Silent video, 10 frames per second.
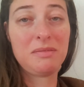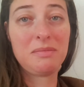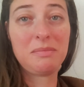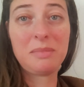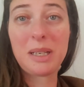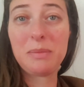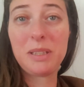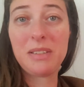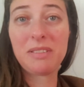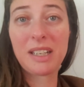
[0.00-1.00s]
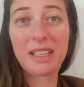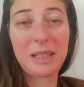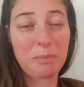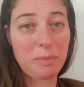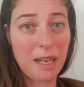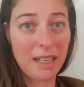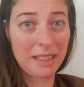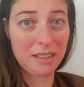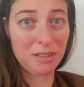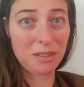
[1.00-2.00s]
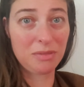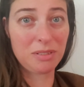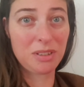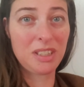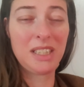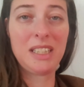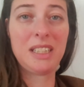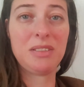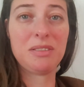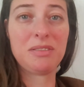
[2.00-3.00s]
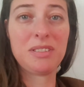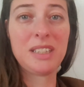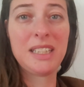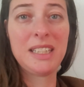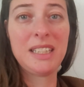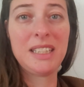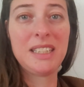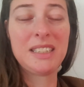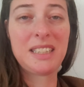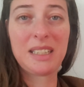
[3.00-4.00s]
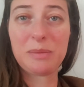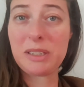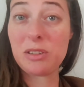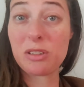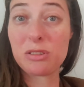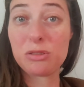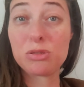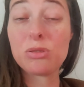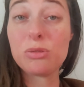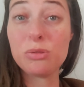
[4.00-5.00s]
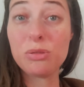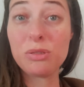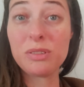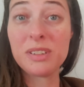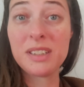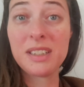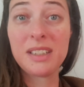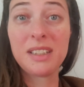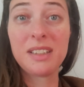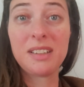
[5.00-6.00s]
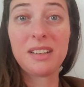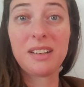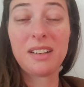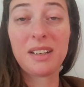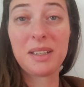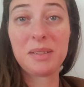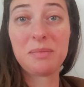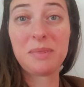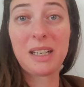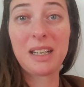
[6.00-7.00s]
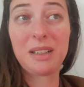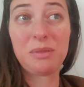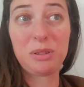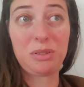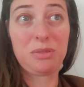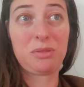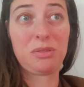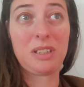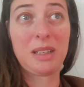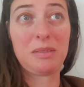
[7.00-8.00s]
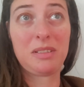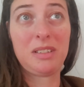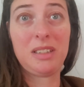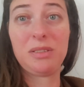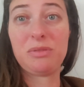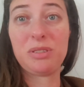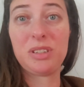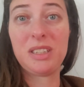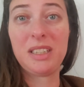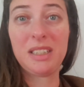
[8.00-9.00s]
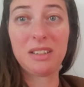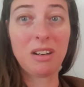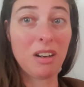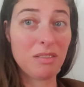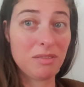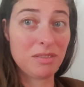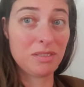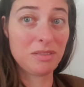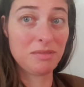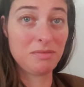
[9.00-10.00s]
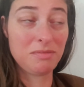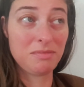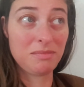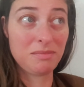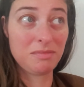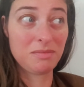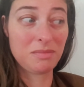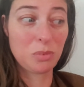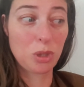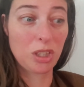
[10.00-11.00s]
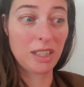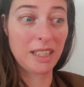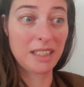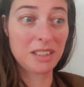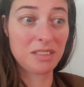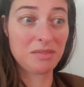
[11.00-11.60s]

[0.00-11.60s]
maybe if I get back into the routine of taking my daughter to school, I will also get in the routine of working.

======

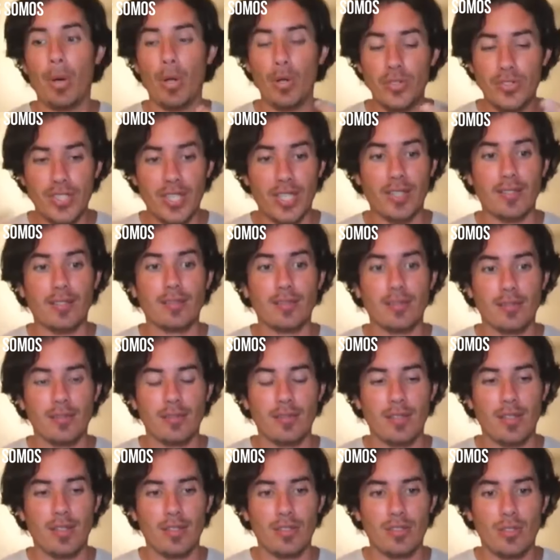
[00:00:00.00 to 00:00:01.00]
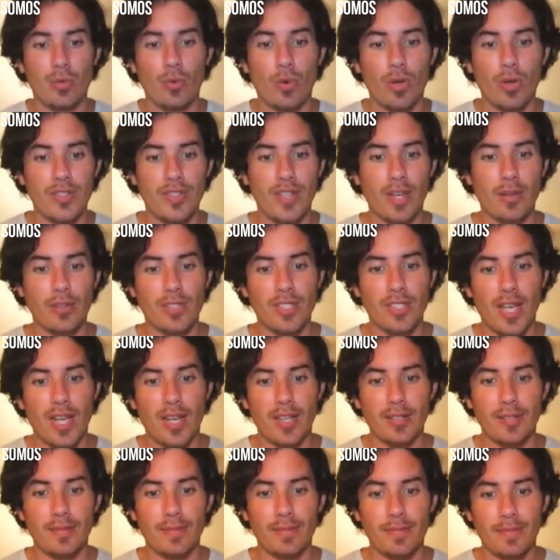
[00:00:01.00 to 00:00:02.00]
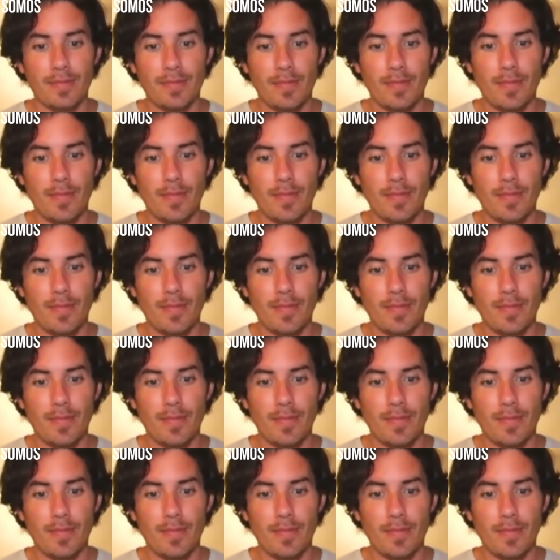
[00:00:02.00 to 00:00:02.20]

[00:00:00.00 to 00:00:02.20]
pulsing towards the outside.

======

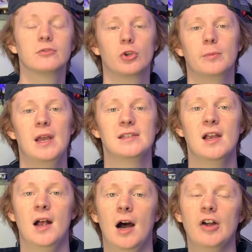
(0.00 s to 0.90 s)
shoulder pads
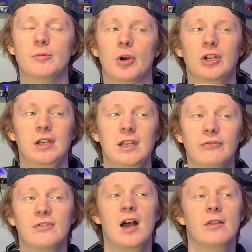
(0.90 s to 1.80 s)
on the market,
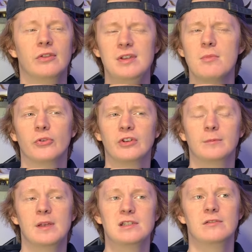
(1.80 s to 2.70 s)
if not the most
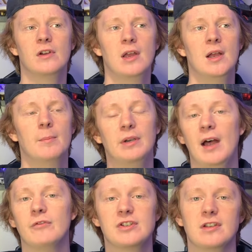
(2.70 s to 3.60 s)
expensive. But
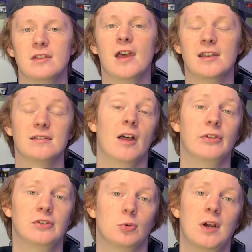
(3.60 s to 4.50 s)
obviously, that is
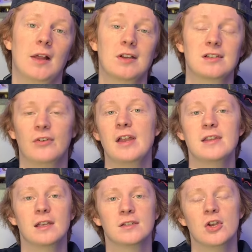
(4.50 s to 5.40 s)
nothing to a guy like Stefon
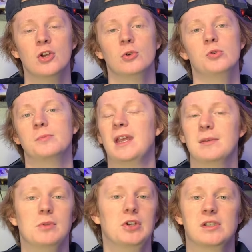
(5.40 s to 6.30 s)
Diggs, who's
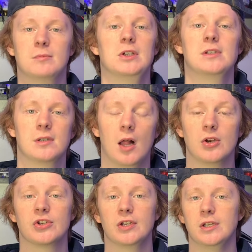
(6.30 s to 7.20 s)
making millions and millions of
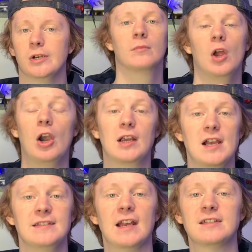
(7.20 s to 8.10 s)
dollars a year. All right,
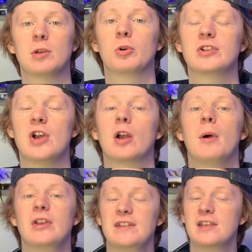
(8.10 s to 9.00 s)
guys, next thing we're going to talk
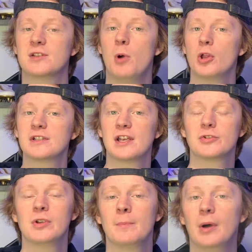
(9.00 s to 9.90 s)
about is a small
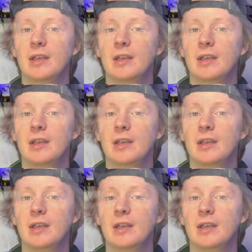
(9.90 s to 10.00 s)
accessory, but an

======

## Problem details
Set down, exactly as written above, each line from the one with "Silent video, 10 frames per second." through the one with "[11.00-11.60s]", and skip the pictures.

## Answer for this exercise
Silent video, 10 frames per second.
[0.00-1.00s]
[1.00-2.00s]
[2.00-3.00s]
[3.00-4.00s]
[4.00-5.00s]
[5.00-6.00s]
[6.00-7.00s]
[7.00-8.00s]
[8.00-9.00s]
[9.00-10.00s]
[10.00-11.00s]
[11.00-11.60s]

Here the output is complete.